Editor's note: A previous version of this article incorrectly listed a tax break for manufacturers, not for homeowners. The Fool regrets the error.
Most homeowners are familiar with the fact that mortgage interest can be deducted come tax time, but the tax benefits of owning your home go way beyond that.
There are several obvious and not-so-obvious tax breaks that are available to homeowners that can help keep the IRS out of your pocket. \Here are a few you might be able to use.
1. Mortgage interest and points
Since I already mentioned it, let's take a look at mortgage interest and points. Mortgage interest is deductible as long as the taxpayer's total itemized deductions are higher than the standard deduction, and as long as the mortgage is on a primary or second home (no investment properties). There is also a $1 million debt limit on which to take the deduction.
Also, if you took out a new mortgage this year and paid points, they are deductible in the year they are paid, as long as the new mortgage was for your main home.
2. Property taxes
Real estate property taxes are also deductible, and this is one that is not quite as well-known as mortgage interest. These can be deducted whether you paid them at the closing of your loan or if you pay them to the taxing authority in your jurisdiction. However, make sure there aren't any non-qualifying expenses rolled into your tax bill. For example, in my county, homeowners pre-pay their sewer bills for the year through their tax bill, and this portion of the bill cannot be deducted. Refer to your most recent tax bill for a breakdown of the total amount.
3. Mortgage insurance
This one actually expired on January 1st, meaning 2013 is the last year to take advantage of this.

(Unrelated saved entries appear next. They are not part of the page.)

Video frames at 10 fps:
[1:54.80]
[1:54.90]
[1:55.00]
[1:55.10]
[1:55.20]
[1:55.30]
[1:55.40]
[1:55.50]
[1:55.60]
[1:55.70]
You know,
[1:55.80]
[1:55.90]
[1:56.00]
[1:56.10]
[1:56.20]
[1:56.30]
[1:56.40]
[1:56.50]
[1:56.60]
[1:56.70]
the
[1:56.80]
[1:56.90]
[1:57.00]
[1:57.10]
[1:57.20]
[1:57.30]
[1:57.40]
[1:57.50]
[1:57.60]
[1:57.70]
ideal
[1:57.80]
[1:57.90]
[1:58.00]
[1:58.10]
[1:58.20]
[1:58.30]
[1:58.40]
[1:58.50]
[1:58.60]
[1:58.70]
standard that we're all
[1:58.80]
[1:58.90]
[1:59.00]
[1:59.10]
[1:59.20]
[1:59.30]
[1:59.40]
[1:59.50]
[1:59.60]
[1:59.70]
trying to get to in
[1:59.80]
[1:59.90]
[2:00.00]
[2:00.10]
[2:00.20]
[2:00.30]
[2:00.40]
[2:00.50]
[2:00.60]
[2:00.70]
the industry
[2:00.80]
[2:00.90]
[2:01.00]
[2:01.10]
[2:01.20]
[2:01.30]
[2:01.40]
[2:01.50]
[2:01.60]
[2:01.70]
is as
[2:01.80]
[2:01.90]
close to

Mortgage insurance is generally required when a homebuyer puts less than a 20% down payment on a new mortgage. This can be deducted on your 2013 taxes, but you can only deduct the full amount if your adjusted gross income (AGI) was under $100,000 for the year, and the deduction phases out entirely above AGIs of $110,000.
4. Home office
If you work from home, the home office deduction can definitely save you some money. Even if you are not 100% self-employed, if you use any part of your home to earn money, you may qualify. Check with a tax professional to see if your particular situation qualifies for a deduction.

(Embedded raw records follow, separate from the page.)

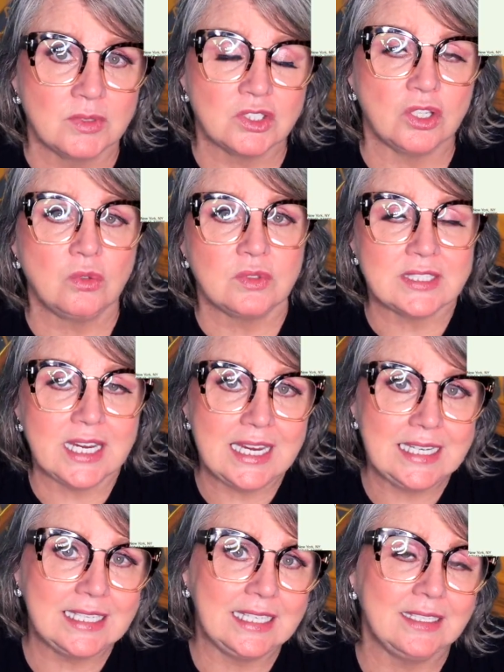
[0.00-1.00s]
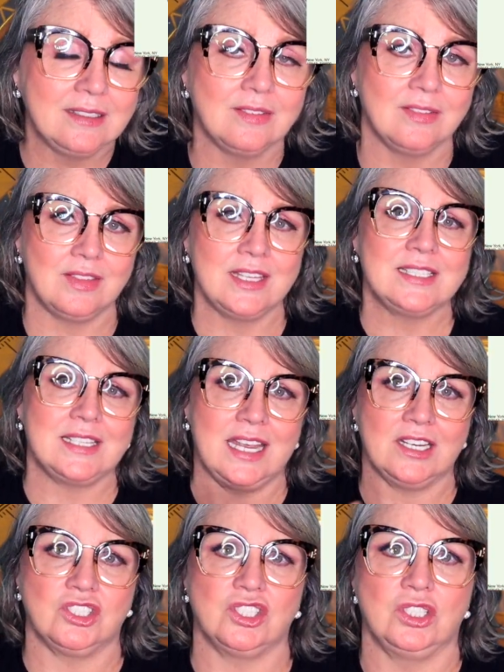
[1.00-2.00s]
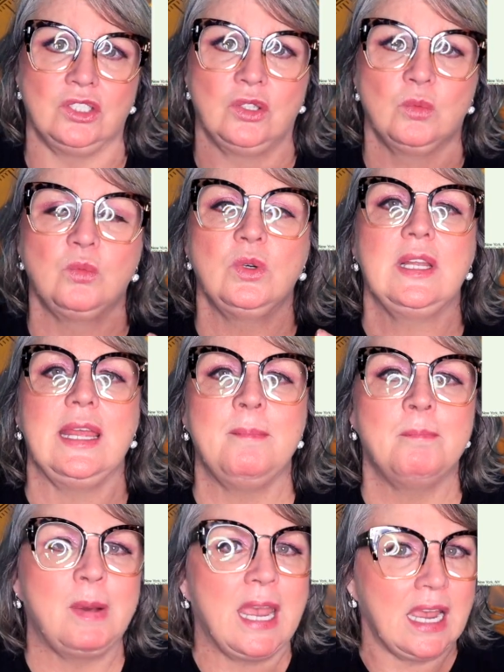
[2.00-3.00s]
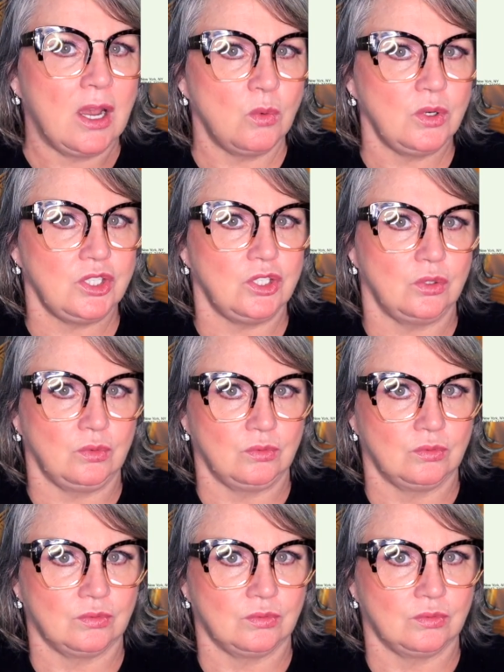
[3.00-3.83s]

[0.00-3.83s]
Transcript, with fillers: So taking this action will empower you.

The IRS offers two ways to calculate the home office deduction, and you should try both methods to see which gets you the bigger deduction. The simpler method is to simply take the square footage of your office space and multiply by $5.00, up to a maximum deduction of $1,500. The more complicated method lets you deduct actual expenses as a percentage of your home's size, which can be much larger than the easy method, especially if you live in an expensive area.
For example, if your home office is 150 square feet, and your entire home is 1,500, you should be able to deduct 10% of expenses like utilities, home maintenance, and other whole-home expenses, not to mention 10% of your housing payment itself.
5. Did you make your home more energy efficient?
If you made certain improvements to your home in 2013 that made it more energy-efficient, you may be eligible for a tax credit (not just a deduction). For things like roofs, water heaters, windows, and doors, you can qualify for up to 10% of the cost, up to $500. For major projects such as a solar energy system for your home, you can get a credit of 30% of the cost, with no upper limit!
Are you ready?
These deductions and credits can add up quickly for homeowners, particularly in high cost-of-living areas of the country. A homeowner with a $350,000 FHA (3.5% down) mortgage could have around $14,000 in mortgage interest, $3,500 in real estate taxes, and nearly $4,000 in mortgage insurance to deduct. The deduction could be even better if the homeowner is self-employed and works out of the house.
While it is unlikely every single possible deduction and credit will apply to you, many homeowners qualify for more tax breaks than they may think.